**Your assignment**
In the entries below, find each line with the word "second" and return it.
--------------------
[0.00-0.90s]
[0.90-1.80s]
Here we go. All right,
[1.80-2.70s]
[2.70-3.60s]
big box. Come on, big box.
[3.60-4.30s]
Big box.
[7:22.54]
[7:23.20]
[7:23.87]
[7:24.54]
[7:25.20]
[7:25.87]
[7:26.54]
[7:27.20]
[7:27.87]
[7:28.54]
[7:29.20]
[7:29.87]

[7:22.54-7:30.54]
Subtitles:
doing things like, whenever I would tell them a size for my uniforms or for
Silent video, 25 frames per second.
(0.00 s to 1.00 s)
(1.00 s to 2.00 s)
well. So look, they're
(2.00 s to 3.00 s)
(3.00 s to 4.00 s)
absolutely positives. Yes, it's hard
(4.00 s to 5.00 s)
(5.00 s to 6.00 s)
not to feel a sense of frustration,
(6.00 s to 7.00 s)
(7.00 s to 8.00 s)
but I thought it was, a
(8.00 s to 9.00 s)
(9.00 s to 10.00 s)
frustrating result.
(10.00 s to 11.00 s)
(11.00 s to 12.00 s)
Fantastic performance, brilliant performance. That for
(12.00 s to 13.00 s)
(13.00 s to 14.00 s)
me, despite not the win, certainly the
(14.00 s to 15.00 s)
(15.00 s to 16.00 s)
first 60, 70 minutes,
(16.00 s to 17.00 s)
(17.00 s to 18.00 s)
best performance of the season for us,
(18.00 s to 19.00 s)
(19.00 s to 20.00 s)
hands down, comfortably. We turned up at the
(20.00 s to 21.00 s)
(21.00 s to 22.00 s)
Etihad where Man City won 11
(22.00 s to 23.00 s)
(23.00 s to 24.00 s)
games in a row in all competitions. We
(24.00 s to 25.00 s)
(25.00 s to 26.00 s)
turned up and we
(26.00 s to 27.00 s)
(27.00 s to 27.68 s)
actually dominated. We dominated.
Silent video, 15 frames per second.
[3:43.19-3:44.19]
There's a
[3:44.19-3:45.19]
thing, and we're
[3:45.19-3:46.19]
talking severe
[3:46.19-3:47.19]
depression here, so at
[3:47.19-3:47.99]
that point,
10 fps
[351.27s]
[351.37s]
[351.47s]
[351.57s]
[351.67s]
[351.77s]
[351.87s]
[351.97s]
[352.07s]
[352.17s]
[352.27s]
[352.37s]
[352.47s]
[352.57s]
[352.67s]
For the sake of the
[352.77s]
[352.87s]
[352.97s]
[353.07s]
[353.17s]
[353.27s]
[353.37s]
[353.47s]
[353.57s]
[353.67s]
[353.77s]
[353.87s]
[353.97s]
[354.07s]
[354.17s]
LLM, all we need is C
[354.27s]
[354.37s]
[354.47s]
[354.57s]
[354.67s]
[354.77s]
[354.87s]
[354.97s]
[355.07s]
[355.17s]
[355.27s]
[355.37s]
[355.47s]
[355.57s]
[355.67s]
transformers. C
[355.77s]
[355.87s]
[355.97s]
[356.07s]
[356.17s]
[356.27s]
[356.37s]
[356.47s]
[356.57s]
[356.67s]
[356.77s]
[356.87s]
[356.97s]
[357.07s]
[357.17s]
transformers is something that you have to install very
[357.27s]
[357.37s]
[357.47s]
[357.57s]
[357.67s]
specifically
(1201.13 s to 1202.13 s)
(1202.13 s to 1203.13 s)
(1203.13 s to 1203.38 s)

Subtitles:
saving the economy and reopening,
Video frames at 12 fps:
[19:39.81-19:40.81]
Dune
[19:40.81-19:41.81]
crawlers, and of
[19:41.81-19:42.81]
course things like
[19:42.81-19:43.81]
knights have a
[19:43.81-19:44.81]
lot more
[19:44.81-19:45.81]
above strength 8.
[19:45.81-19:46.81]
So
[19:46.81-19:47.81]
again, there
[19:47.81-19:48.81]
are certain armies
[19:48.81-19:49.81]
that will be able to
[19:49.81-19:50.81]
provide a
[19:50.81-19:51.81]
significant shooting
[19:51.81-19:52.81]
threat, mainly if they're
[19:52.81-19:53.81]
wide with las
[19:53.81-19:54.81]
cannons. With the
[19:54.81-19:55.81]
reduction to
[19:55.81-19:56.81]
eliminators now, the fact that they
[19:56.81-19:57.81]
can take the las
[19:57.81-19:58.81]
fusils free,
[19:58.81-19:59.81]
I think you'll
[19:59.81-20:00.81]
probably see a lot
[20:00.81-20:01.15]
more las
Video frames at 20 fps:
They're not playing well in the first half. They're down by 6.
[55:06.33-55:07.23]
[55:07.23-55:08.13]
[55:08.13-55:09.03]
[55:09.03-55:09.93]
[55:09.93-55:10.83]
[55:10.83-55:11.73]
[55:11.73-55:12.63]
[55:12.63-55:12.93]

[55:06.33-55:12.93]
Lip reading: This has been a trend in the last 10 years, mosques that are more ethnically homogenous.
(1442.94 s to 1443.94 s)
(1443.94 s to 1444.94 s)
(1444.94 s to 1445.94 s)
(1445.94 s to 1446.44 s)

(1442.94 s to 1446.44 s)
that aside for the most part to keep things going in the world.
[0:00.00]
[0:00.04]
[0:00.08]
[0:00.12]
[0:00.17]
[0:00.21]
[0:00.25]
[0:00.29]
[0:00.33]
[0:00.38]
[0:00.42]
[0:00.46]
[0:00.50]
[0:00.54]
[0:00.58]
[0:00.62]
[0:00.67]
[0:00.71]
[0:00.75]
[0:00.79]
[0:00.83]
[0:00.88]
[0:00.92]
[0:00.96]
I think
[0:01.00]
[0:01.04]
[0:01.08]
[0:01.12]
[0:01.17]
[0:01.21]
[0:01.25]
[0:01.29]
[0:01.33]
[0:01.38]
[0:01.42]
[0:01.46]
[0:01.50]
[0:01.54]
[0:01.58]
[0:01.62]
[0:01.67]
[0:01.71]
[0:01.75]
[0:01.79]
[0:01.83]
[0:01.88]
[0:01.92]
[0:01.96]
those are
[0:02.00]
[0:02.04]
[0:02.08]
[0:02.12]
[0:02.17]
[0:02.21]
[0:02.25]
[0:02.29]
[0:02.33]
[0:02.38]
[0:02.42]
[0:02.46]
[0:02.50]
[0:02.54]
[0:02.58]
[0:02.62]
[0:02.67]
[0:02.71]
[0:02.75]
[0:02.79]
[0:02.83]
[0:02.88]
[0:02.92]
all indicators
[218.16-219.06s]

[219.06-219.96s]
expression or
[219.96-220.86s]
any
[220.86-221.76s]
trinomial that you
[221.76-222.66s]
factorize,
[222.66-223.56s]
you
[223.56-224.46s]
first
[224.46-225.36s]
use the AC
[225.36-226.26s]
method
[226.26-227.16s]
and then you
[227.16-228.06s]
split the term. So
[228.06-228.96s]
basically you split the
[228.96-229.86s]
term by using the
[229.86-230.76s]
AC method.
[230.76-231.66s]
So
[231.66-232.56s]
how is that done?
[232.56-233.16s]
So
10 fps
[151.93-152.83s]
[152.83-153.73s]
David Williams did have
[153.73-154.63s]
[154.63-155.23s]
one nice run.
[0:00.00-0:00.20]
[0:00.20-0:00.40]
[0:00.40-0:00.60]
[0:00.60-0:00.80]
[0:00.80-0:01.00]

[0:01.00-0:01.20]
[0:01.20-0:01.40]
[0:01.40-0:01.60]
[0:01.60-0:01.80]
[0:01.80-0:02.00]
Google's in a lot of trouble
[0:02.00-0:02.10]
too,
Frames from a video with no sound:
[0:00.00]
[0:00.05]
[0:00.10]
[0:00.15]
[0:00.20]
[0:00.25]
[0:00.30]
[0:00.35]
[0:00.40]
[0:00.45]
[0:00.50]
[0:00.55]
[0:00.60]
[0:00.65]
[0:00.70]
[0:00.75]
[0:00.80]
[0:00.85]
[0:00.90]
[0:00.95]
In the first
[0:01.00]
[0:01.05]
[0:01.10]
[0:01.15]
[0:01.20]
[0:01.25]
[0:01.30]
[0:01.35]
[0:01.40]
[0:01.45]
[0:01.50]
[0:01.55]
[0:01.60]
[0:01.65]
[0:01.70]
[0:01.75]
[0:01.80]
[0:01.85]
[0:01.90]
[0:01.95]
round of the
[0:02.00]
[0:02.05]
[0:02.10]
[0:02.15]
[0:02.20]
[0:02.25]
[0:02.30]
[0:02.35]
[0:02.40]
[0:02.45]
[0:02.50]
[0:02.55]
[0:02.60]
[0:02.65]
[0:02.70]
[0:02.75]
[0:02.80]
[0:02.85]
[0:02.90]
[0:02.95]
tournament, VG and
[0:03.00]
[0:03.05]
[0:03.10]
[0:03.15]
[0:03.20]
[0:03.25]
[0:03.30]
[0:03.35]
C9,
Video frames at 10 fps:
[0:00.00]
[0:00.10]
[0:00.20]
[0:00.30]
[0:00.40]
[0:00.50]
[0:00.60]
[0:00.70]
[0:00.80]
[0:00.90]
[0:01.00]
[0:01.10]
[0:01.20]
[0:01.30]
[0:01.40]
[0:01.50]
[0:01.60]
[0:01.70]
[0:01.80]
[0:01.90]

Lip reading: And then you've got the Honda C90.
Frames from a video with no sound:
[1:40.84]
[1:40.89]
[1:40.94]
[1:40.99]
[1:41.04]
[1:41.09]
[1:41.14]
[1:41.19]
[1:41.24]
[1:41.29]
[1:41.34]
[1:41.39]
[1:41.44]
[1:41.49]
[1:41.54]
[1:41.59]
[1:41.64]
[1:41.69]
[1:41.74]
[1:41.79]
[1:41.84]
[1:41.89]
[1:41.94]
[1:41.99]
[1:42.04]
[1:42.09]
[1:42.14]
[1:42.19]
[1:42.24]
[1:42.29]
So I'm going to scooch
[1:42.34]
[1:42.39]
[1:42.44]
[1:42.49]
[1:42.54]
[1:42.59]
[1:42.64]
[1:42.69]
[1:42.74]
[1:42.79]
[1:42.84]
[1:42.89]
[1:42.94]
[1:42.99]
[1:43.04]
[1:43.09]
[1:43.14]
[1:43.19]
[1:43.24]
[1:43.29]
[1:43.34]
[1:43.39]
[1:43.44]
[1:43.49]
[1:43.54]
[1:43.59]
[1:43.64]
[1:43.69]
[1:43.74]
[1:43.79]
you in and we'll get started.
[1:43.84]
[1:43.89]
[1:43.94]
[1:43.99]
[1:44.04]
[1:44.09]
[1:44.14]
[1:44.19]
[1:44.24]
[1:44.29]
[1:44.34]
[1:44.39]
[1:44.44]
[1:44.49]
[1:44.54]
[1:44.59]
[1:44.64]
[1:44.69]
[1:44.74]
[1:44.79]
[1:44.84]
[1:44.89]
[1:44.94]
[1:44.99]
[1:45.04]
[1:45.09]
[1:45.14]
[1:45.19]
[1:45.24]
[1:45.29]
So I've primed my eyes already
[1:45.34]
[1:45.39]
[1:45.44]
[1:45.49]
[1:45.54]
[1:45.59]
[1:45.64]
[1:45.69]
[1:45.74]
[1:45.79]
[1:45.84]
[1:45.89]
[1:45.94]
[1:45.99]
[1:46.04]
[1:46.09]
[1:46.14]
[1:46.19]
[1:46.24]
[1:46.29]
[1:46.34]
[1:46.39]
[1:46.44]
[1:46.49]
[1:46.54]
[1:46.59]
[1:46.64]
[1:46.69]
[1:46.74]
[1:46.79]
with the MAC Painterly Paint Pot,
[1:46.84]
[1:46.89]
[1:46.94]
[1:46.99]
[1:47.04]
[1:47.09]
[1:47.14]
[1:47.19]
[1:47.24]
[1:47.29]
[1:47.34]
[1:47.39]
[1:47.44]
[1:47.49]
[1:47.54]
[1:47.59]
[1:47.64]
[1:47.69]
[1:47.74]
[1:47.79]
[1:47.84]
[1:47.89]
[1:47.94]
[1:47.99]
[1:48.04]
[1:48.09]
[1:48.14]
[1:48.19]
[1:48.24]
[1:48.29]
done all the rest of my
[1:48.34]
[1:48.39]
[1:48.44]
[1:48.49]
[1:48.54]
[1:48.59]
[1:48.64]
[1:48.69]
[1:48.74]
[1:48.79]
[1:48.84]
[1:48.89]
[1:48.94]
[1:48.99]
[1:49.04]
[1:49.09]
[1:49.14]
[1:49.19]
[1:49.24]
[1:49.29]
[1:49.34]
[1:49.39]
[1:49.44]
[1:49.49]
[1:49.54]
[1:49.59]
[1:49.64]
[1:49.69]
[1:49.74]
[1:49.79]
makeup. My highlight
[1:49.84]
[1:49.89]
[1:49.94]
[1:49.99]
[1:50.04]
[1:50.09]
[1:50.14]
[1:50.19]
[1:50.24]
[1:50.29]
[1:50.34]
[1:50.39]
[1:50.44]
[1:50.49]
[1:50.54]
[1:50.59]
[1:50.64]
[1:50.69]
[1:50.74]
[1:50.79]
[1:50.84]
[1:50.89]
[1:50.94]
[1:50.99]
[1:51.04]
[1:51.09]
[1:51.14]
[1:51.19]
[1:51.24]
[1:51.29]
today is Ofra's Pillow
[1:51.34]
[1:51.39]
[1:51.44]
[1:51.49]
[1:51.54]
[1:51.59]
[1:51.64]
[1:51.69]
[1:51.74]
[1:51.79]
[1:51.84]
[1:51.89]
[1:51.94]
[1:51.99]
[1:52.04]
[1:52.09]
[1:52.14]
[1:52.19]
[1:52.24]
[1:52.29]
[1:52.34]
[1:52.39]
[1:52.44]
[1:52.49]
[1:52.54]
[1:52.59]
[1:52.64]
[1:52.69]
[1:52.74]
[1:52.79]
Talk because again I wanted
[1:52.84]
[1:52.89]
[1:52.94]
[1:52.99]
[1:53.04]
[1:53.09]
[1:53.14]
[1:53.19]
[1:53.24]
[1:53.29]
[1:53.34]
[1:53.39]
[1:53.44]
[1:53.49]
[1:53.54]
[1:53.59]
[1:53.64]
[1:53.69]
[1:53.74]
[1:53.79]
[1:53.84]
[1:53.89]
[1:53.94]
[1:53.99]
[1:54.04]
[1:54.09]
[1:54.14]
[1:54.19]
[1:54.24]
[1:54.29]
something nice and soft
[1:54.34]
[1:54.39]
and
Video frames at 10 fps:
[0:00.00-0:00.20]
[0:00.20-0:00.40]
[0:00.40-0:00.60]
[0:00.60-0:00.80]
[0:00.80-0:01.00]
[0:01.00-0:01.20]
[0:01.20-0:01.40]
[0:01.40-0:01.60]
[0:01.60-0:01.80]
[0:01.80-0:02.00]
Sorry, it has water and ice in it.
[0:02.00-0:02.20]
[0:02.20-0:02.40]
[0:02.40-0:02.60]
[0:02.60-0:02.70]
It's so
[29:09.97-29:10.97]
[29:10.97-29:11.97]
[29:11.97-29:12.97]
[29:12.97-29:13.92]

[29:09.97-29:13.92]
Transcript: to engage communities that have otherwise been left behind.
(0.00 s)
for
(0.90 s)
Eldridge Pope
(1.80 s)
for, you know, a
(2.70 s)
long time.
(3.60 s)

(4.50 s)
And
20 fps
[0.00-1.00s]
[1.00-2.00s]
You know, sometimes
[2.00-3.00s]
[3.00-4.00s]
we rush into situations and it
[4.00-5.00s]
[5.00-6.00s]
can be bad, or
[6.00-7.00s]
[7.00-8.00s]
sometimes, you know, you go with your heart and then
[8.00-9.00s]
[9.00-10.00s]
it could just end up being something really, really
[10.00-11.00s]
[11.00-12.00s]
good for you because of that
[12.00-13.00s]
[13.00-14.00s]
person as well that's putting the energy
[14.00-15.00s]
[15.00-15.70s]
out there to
--------------------
**Solved problem**
Silent video, 25 frames per second.
Silent video, 15 frames per second.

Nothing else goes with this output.